= The Birdcatcher (film) =

2019 film

The Birdcatcher is a 2019 film directed by British film-maker Ross Clarke and written by Trond Morten Kristensen. Set in Nazi-occupied Norway, supposedly based on a composite of real cases, it concerns Esther, a Jewish girl, who lives disguised as a boy on a Norwegian farm.

Danish actrees Sarah-Sofie Boussnina plays Esther, Jakob Cedergren plays farmer and Norwegian collaborationist Johann. His wife Anna (Laura Birn) is secretly in an affair with a German officer (August Diehl).

==Plot==
Esther Albertsen’s story begins in a quiet Norwegian town just before the Second World War turns her life upside down. At first, the German soldiers arrive with smiles and reassurances that “things would only get better,” but those promises quickly fade into the sound of gunfire, curfews, and fear.
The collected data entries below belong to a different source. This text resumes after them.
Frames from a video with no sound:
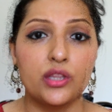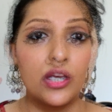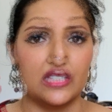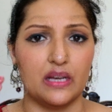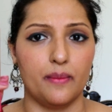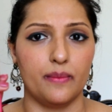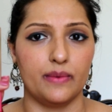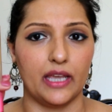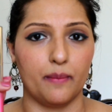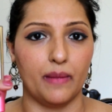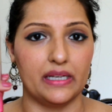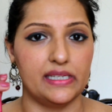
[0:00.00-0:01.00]
These are like
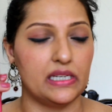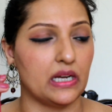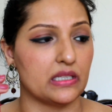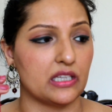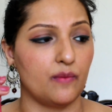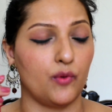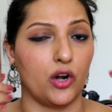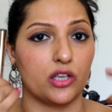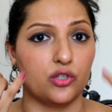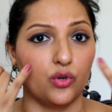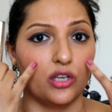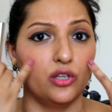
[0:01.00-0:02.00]
multitasking
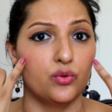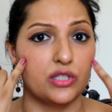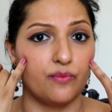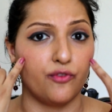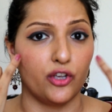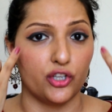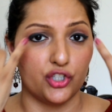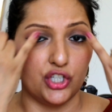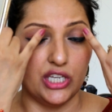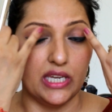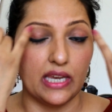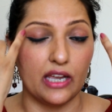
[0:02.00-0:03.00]
products. You can use them for your
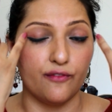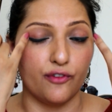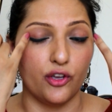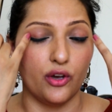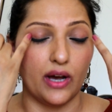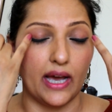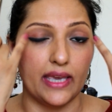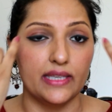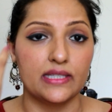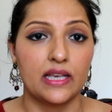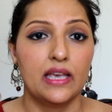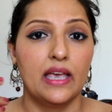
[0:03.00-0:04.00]
cheek and for your
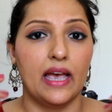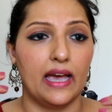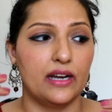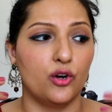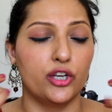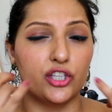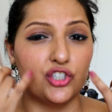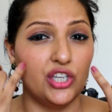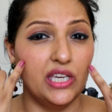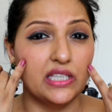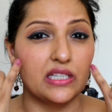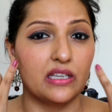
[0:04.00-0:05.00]
eyes, and on your
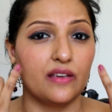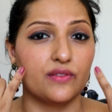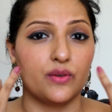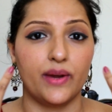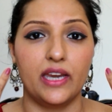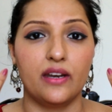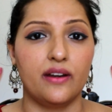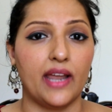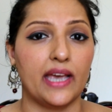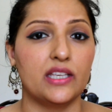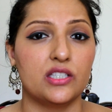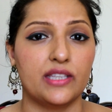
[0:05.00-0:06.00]
cheeks it gives a very
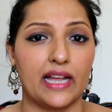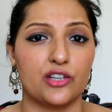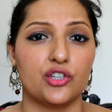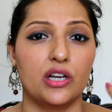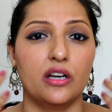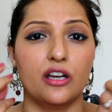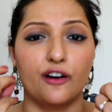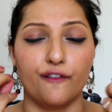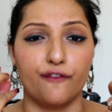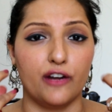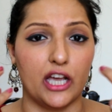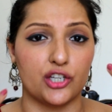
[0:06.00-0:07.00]
nice natural uh,
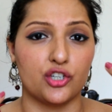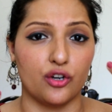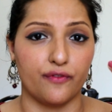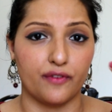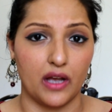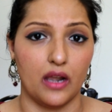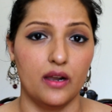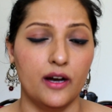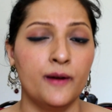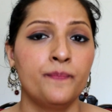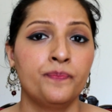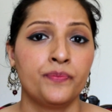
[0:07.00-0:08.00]
flush of color.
Esther, a young girl practicing for a school play, clings to the words of Lady Macbeth as she repeats, “make thick my blood,” hoping that strength in Shakespeare might help her face the growing tension around her.

Her father, a barber well-liked in the town, brushes off warnings and insists on staying. Eventually, he is arrested without explanation. Her mother tries to fight back but is powerless. Soldiers barge into their home, and Esther learns a hard lesson: “sometimes you have to pretend to survive.”
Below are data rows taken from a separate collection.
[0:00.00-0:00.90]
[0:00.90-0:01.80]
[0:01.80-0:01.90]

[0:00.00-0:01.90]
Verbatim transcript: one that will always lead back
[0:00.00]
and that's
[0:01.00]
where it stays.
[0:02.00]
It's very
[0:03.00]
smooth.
Separated from her family, Esther is taken in by neighbors. Mrs. Jensen, an elderly woman with a warm heart, offers her shelter and distraction with playing cards and stories. Later, she is moved to the Dalgaard farm, run by Johann, a man cooperating with the German occupiers. There, Esther meets Ola Jensen, a boy her age who brings a little light into her dark world. They share innocent joys like sledding, taking care of animals, and imagining a future in America. Esther even jokes about Ola being a perfect match for a movie star, holding on to fragments of childhood.

But beneath the surface, danger builds. The Dalgaard farm becomes a place where secrets are risky and trust is fragile. Esther hides her Jewish identity, especially after soldiers begin searching homes and arresting people without cause. During one terrifying moment, while pretending to celebrate a local election, she nearly loses her cover. She is forced to cut her hair and dress like a boy to stay safe.
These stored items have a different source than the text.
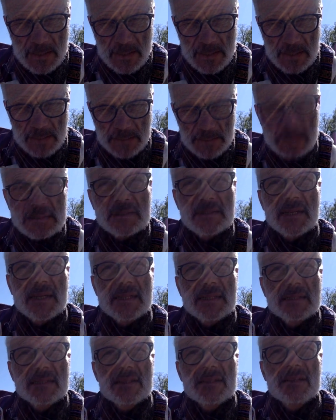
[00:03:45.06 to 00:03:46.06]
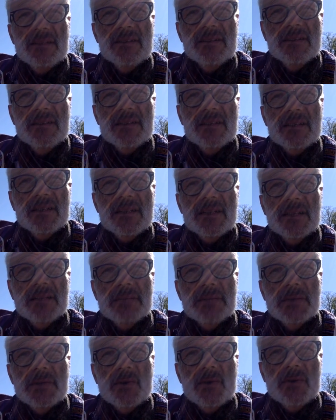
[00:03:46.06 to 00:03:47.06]
And these days I've
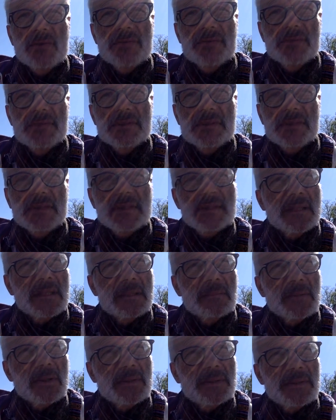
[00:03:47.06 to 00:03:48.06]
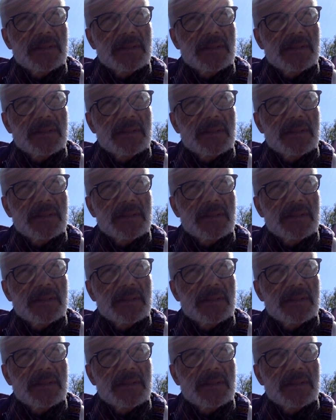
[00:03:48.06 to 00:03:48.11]
been often thinking about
As tension grows at the farm and Johann becomes more unpredictable, Esther and Ola know they can’t stay. On Christmas night, they decide to run, seeking refuge in the neutral Sweden. They make their escape across a frozen lake, walking through bitter cold with only the sound of distant bombers to guide them. “Outside of love, everything else seems to be a waste of time,” Esther reflects, as she and Ola hold on to each other for warmth and hope.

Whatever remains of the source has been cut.